I found the beginning of this novel particularly good. The setup of the plot, characters and setting was very strong, especially considering this is a debut!

(SPOILER ALERT: DETAILS OF THE ENDING IN THIS NEXT PARA) The ending of the book brings about a final meeting between the two main female characters hitherto separate (...and they like each other!) which was a satsifying conclusion for me as it wrapped up the two narrative arcs. I was a little disappointed that the baby didn't factor more into the ending, but that probably only demonstrates how involved I felt with these characters. I don't think the writer could add anything more about the baby without getting into cheesy Hollywood-ending-territory.

I also found the Kansas-based relationship between Maeve and hateful Cal incredibly believable, even though it was painful and dysfunctional for the character who I cared deeply about... I know so many women who've had relationships like that, including myself, and reading about it on the page brings insight into our mistakes being attracted to the 'bad boy.'

I loved little things about this novel, too, like how the book was split into so many mini chapters which were humbly delineated with a simple number.

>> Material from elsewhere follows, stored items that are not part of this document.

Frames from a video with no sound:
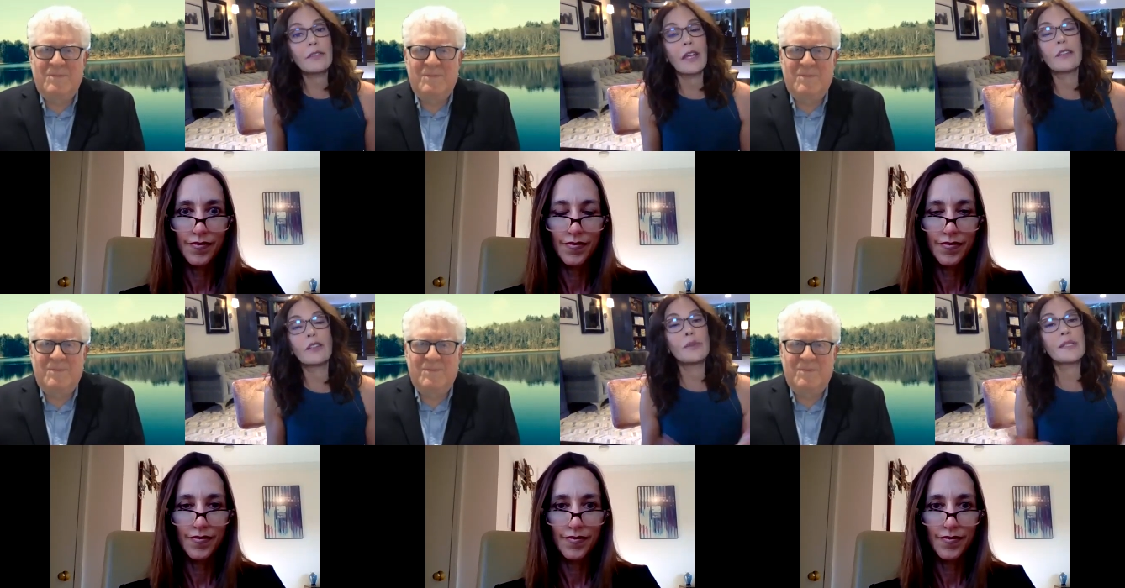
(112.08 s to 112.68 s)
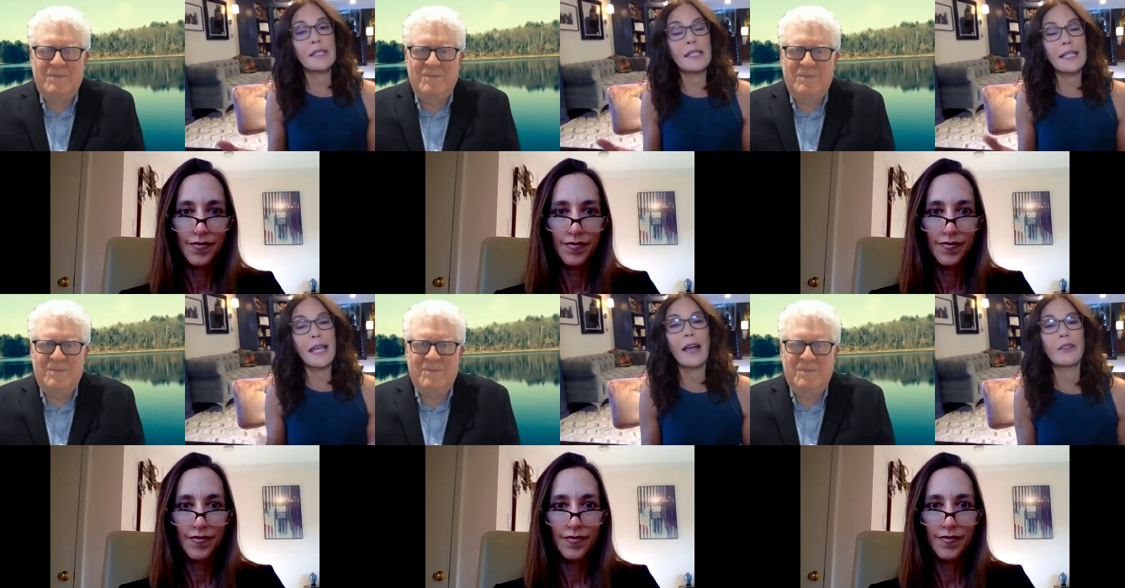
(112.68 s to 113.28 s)
Speaker 1: that you
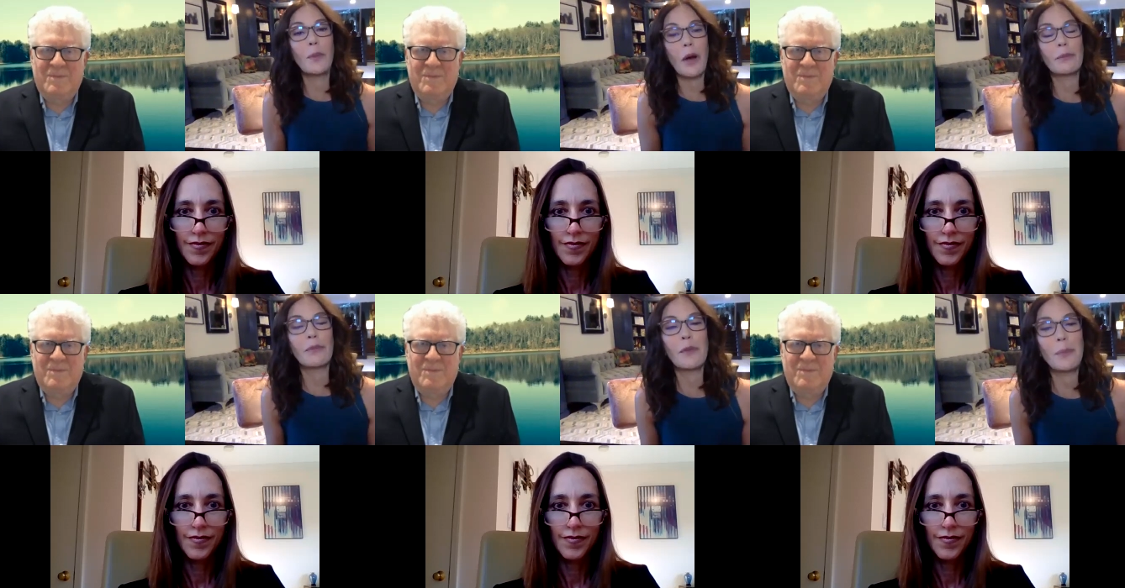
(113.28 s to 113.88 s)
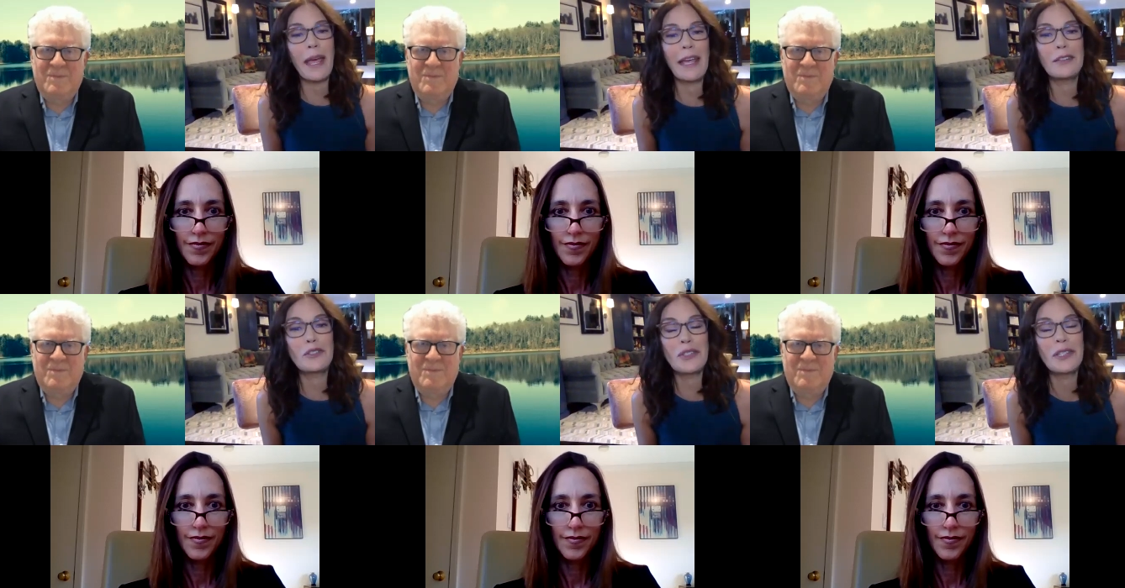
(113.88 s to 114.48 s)
see at the bottom of the
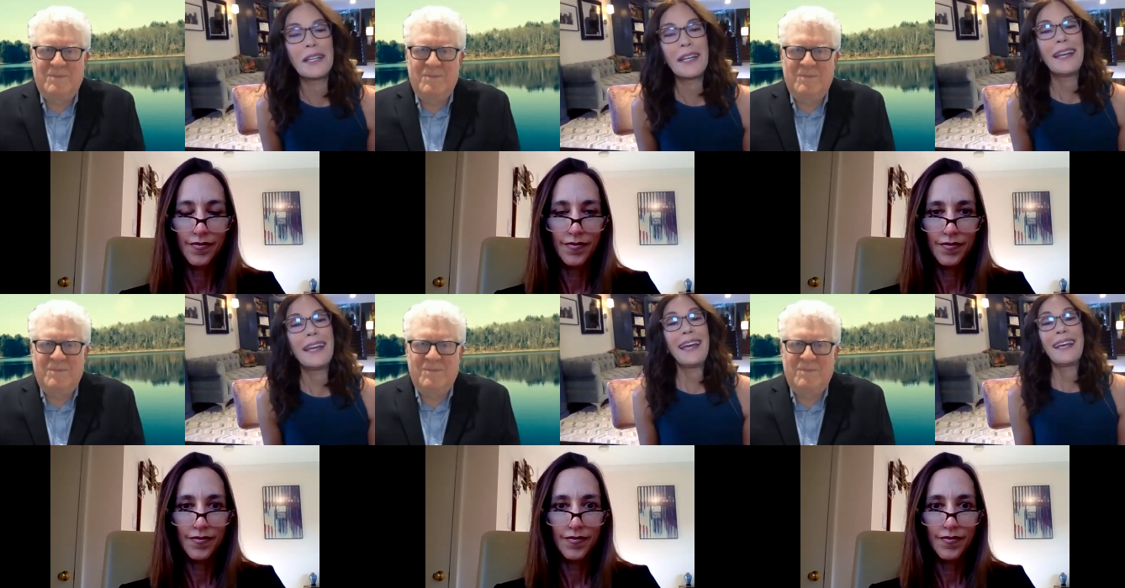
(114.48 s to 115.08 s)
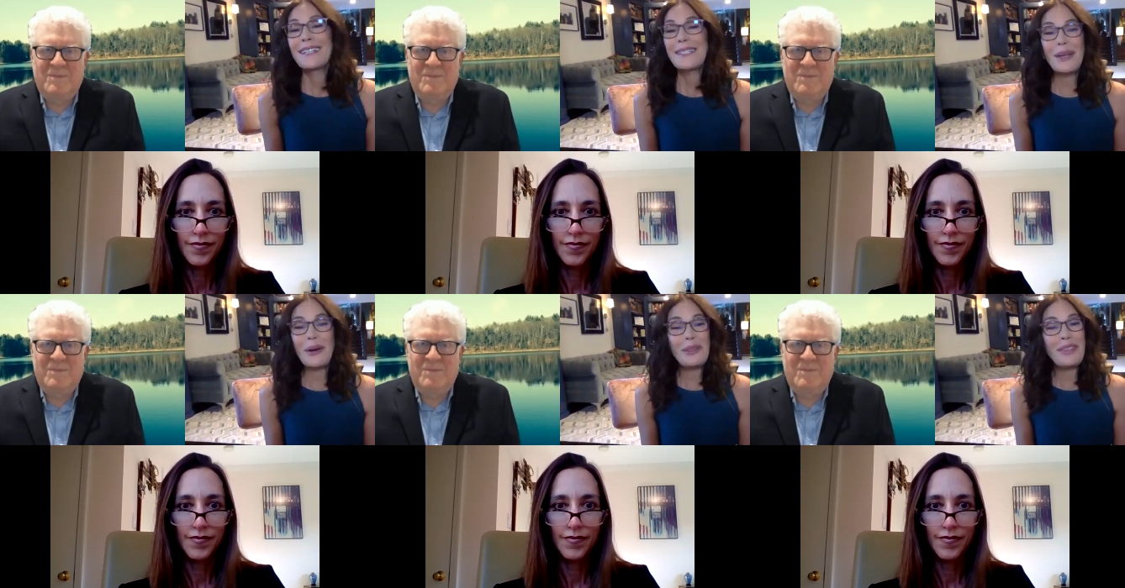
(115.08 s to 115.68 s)
page.
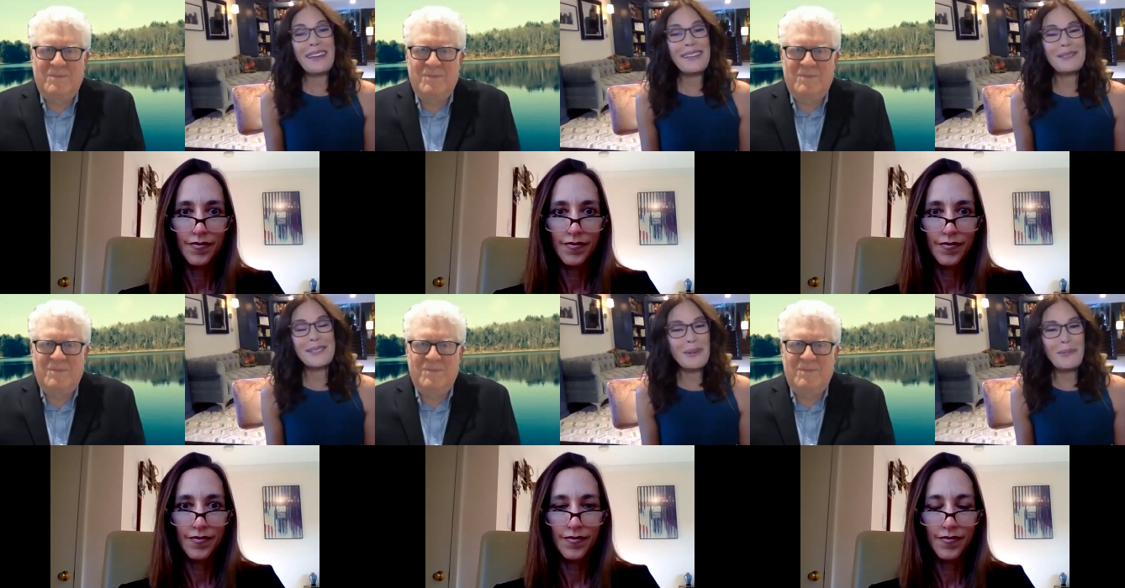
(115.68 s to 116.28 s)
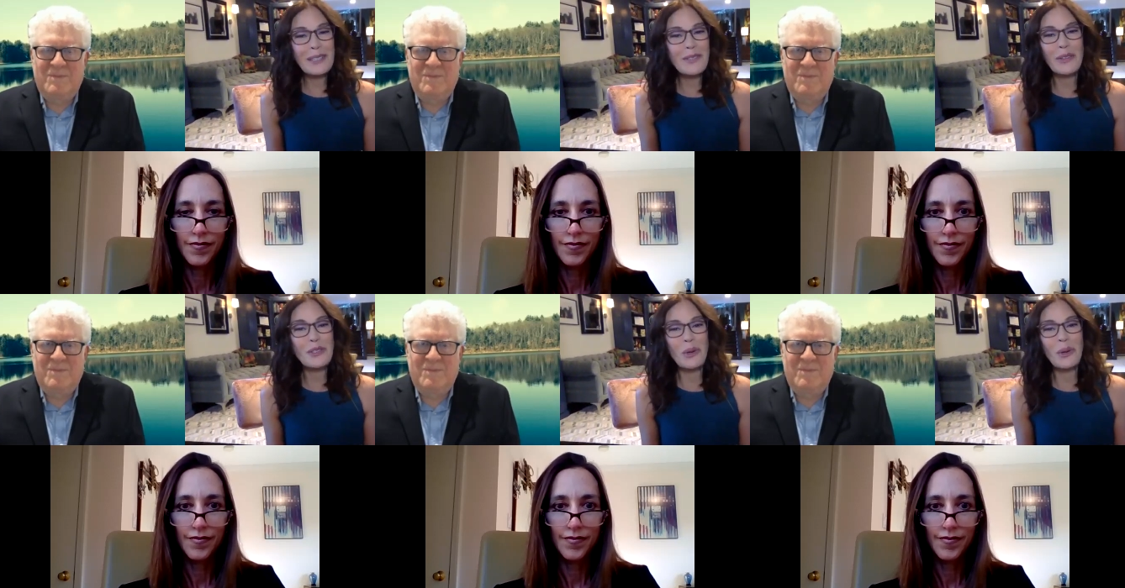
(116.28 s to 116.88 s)
So thank you so much
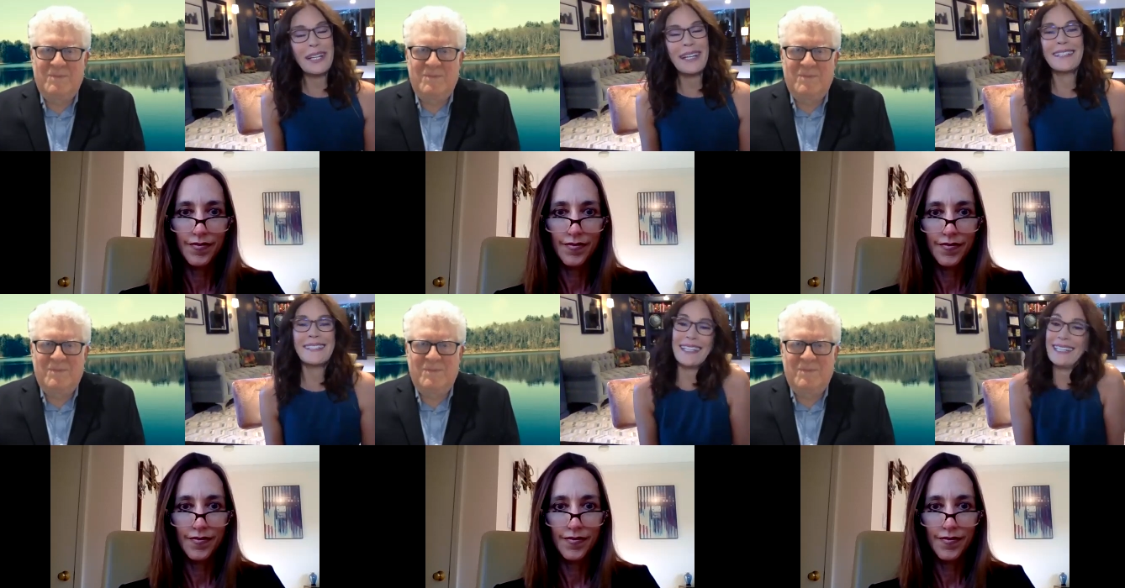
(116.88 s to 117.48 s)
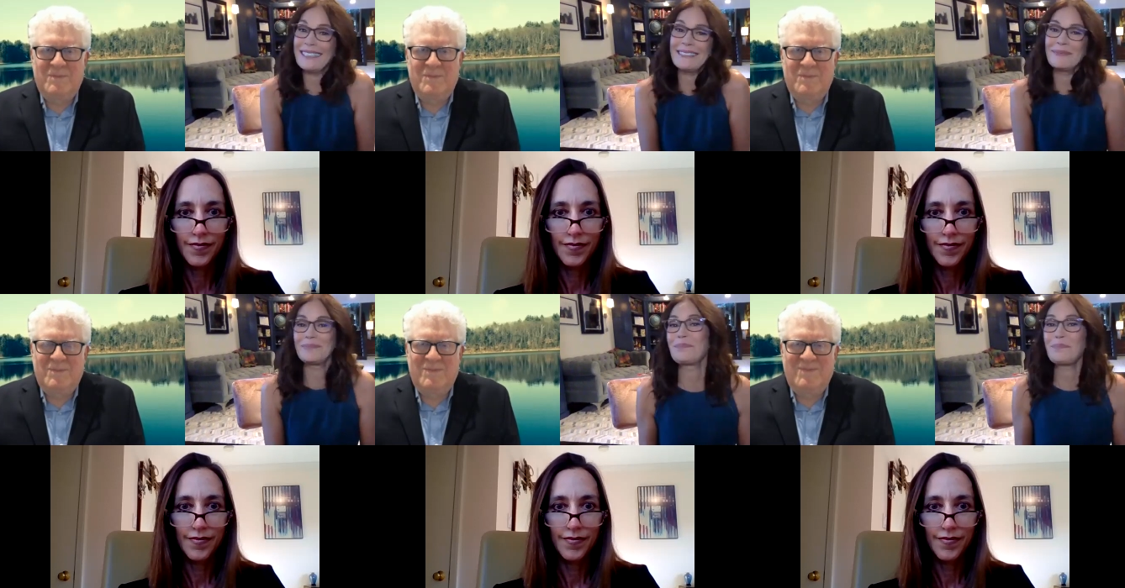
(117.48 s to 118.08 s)
for joining us
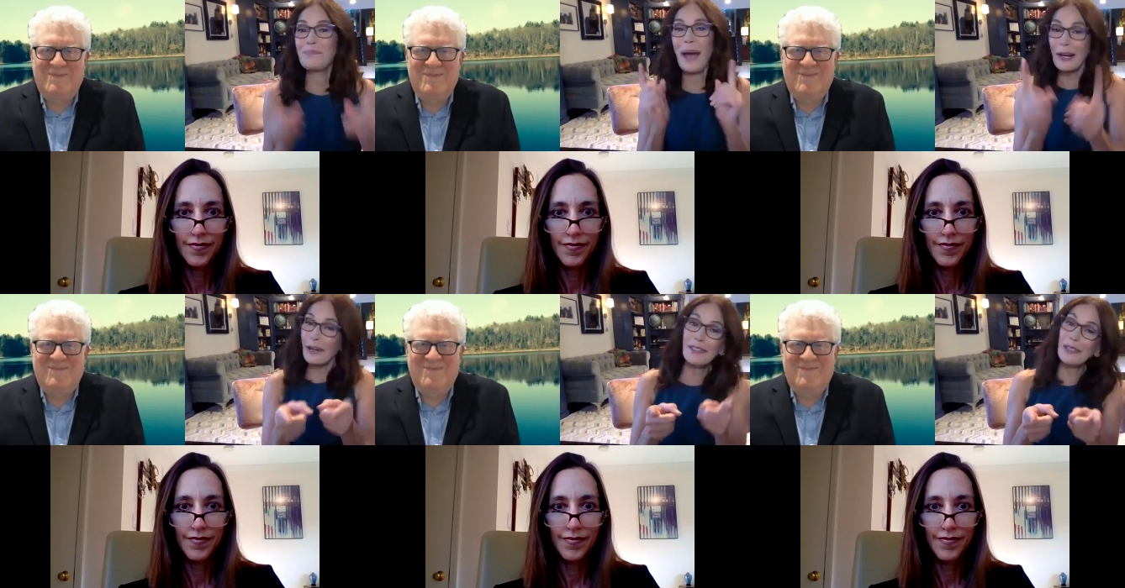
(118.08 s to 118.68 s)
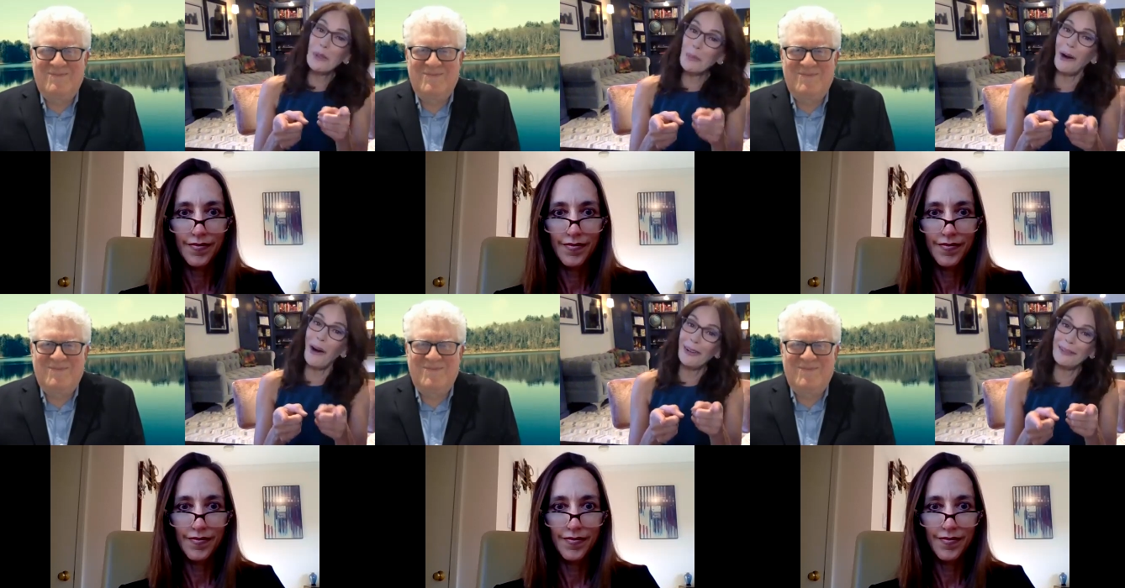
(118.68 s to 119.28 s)
and back over to you,
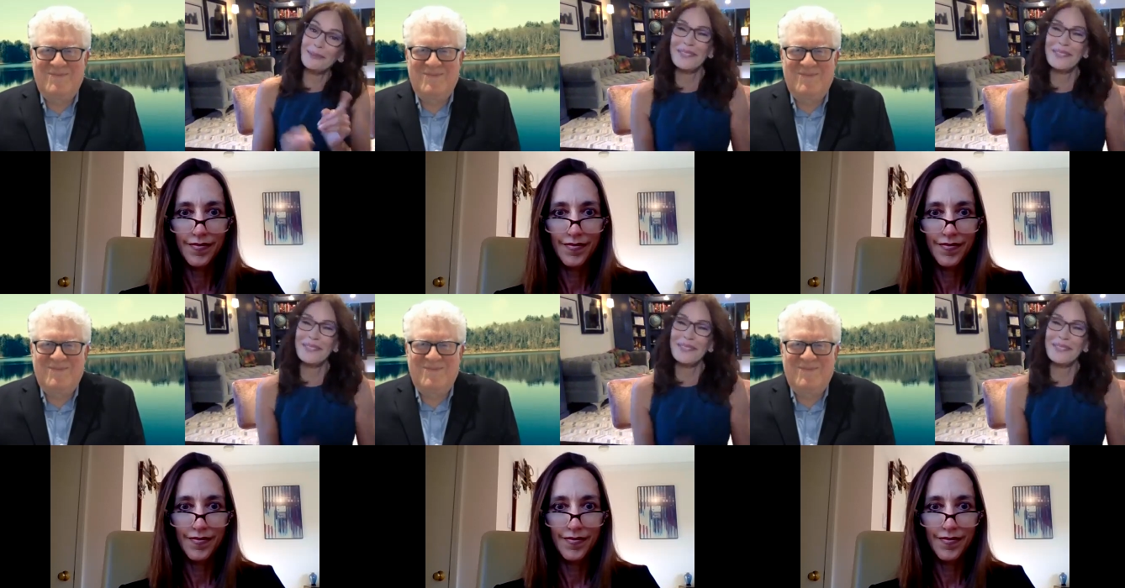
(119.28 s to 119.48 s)
Paul.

It always felt satisfying to get to the next section, and it kept the changing narration flowing. The writer gives her readers a lot of credit for being able to add their own imagination to what was going on in the story, which I appreciated.

From a writing standpoint I was consistently impressed with the author's economical use of descriptive language, while the setting was given the attention it deserved and the plot was always moving forward. This writer is super talented, and the work showed me that she's also thoughtful and has done her homework with regards to how to construct novels...and I will look to her future works with MUCH anticipation.

5 stars for this one. There is a lot of great indie fiction coming out now, and I'd say this is the best indie work that I have read.